YOUR INSTRUCTIONS
Verbatim copy, images removed: write out the entries below.

DATA TO EXAMINE
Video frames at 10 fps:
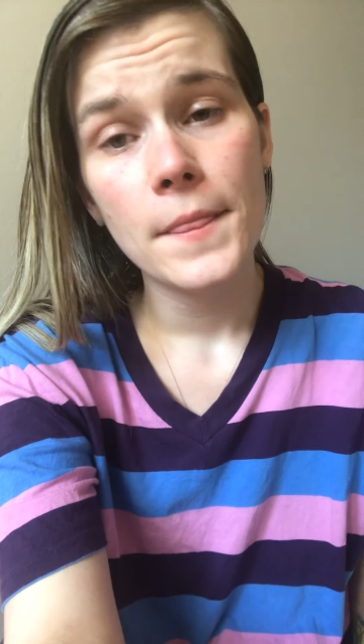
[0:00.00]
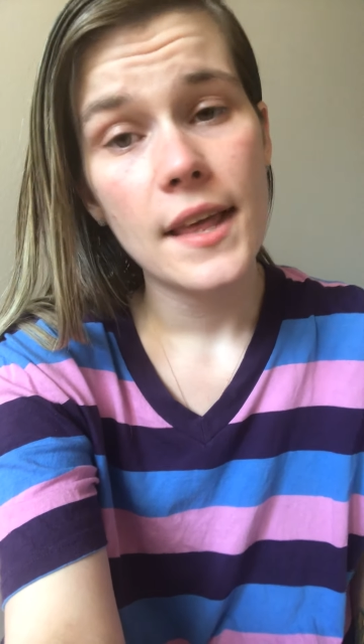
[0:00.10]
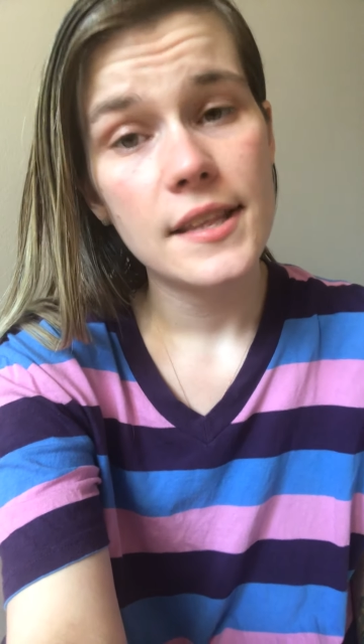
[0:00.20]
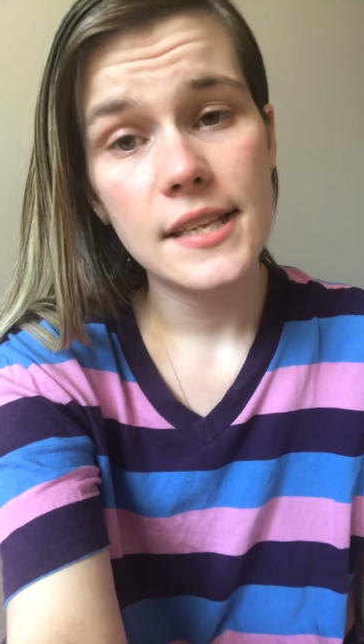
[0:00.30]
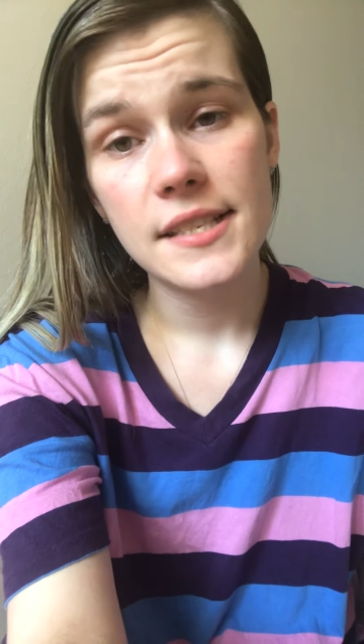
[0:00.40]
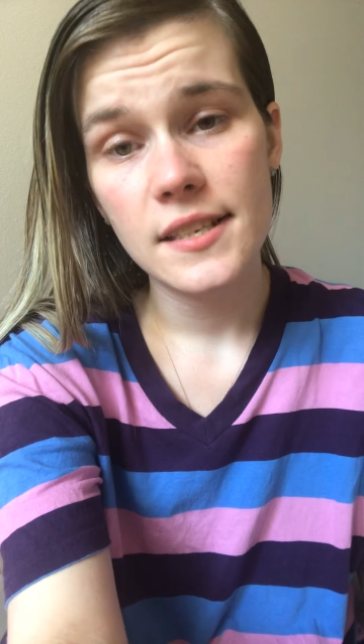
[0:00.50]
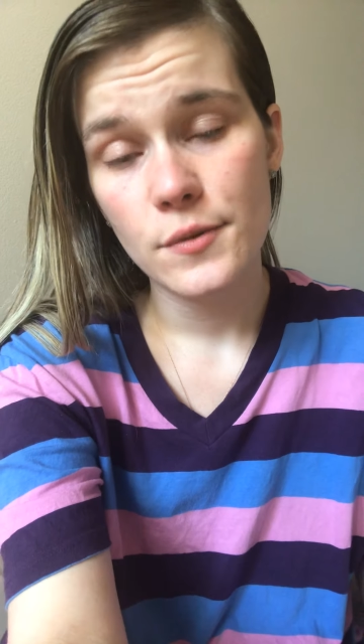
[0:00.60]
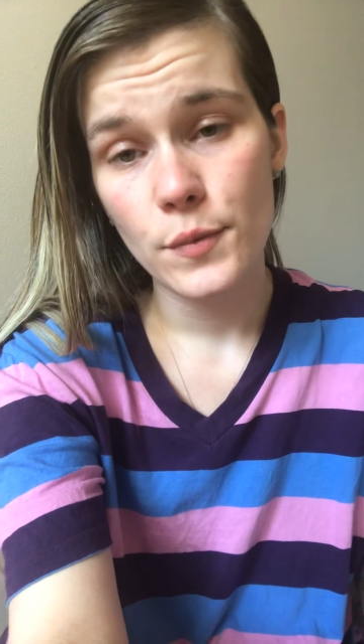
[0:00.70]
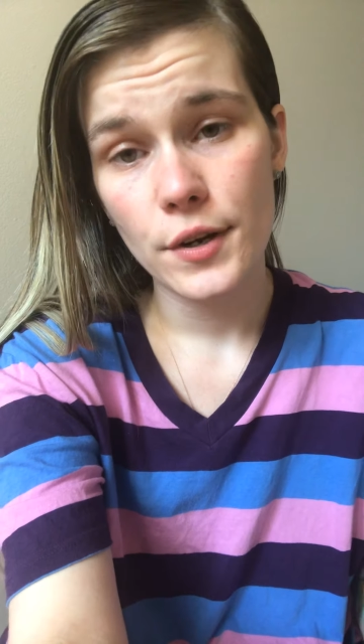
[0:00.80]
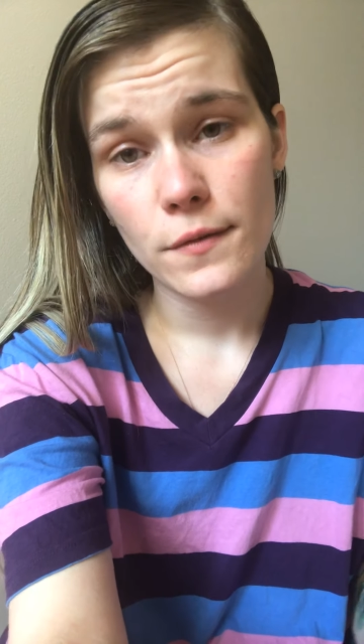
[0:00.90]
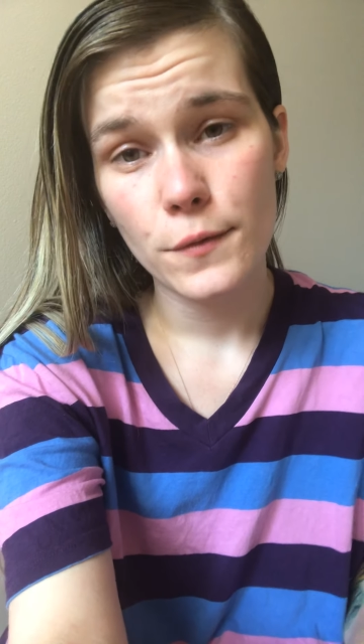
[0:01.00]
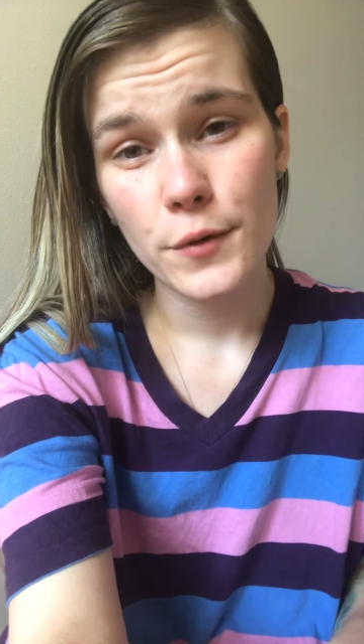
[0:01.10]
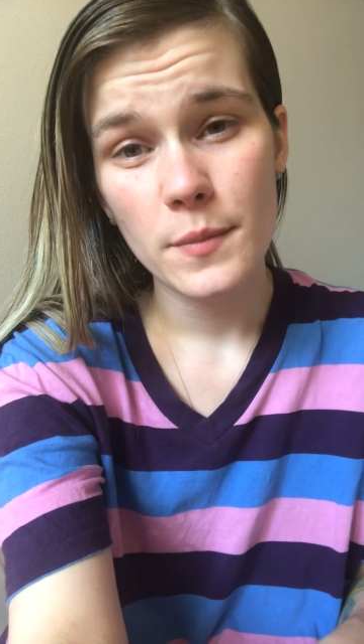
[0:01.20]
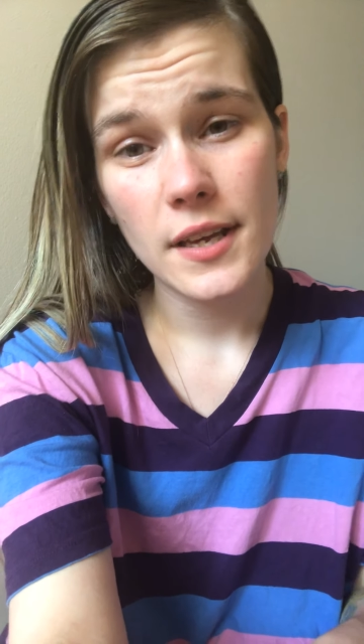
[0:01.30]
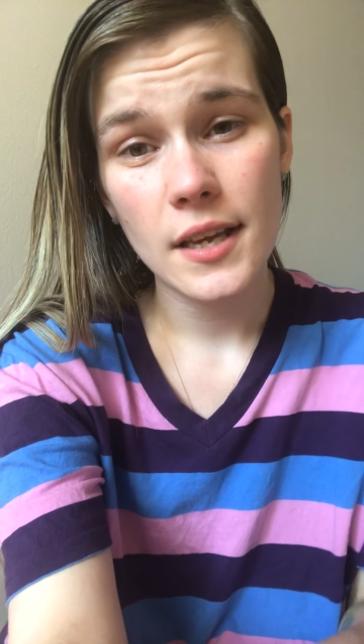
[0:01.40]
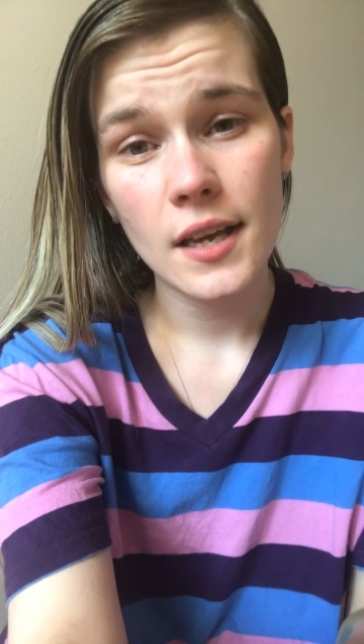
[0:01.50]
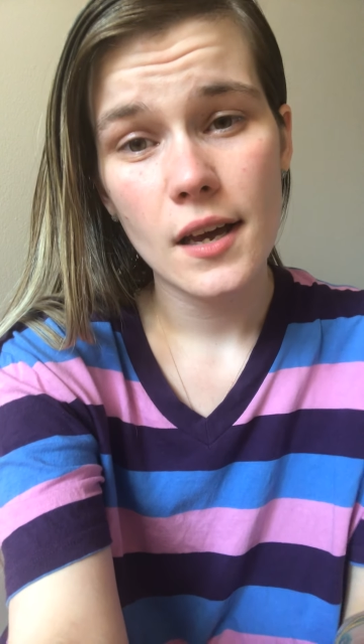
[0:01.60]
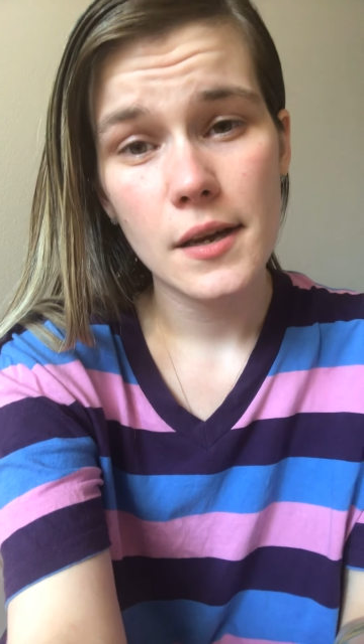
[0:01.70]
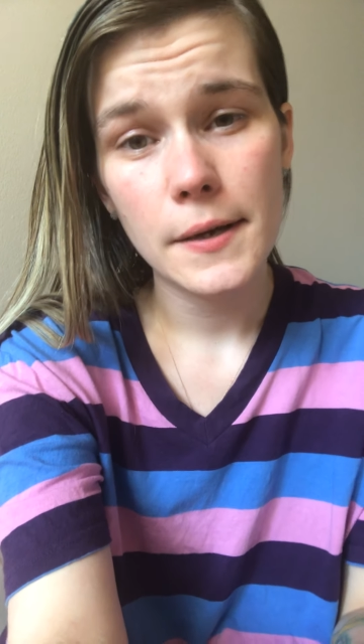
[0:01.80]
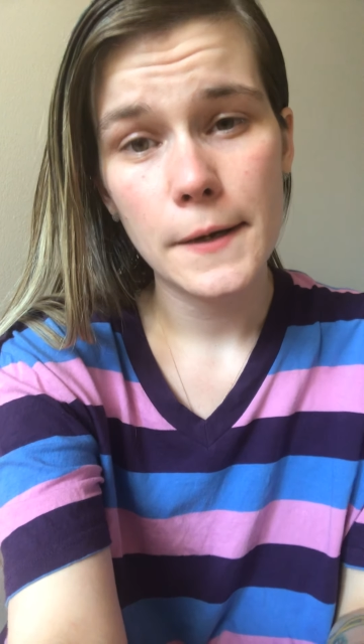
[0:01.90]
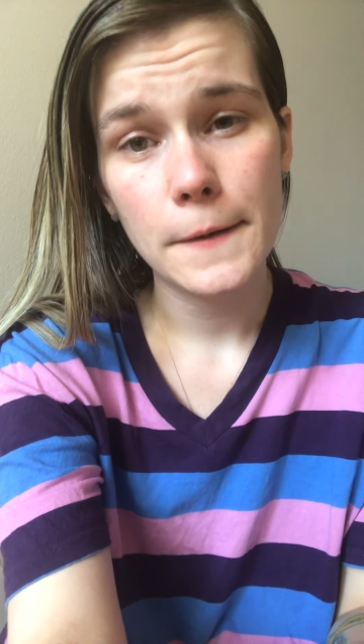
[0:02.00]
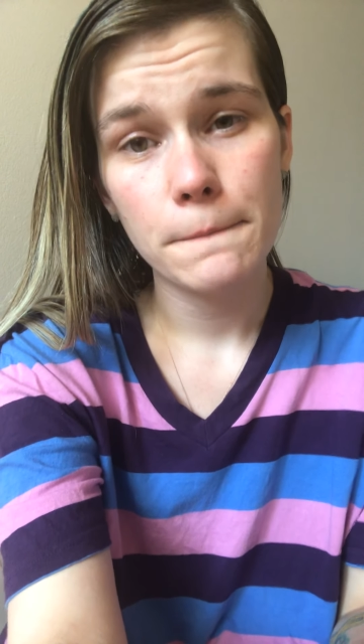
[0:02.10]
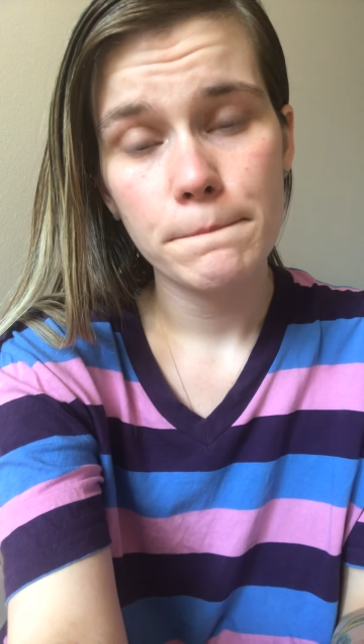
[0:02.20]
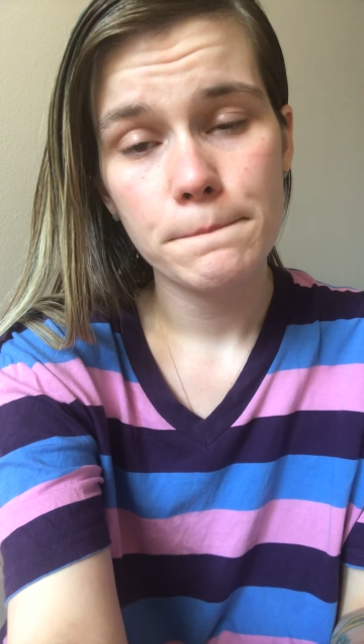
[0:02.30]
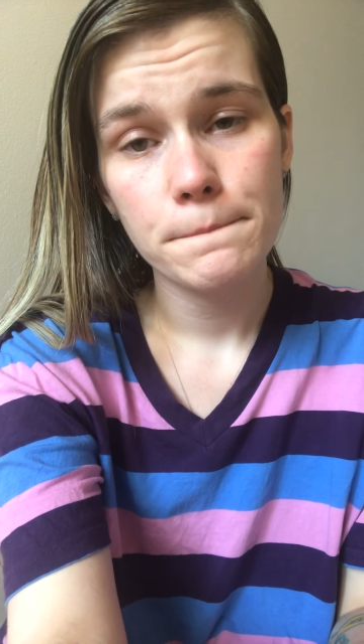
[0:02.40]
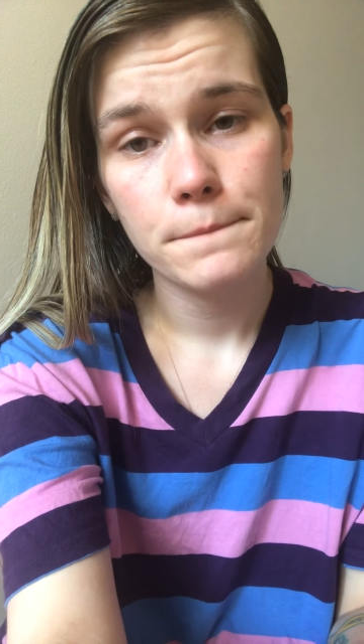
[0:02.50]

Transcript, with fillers: and they didn't work for me. Um,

COMPLETED TASK
Video frames at 10 fps:
[0:00.00]
[0:00.10]
[0:00.20]
[0:00.30]
[0:00.40]
[0:00.50]
[0:00.60]
[0:00.70]
[0:00.80]
[0:00.90]
[0:01.00]
[0:01.10]
[0:01.20]
[0:01.30]
[0:01.40]
[0:01.50]
[0:01.60]
[0:01.70]
[0:01.80]
[0:01.90]
[0:02.00]
[0:02.10]
[0:02.20]
[0:02.30]
[0:02.40]
[0:02.50]

Transcript, with fillers: and they didn't work for me. Um,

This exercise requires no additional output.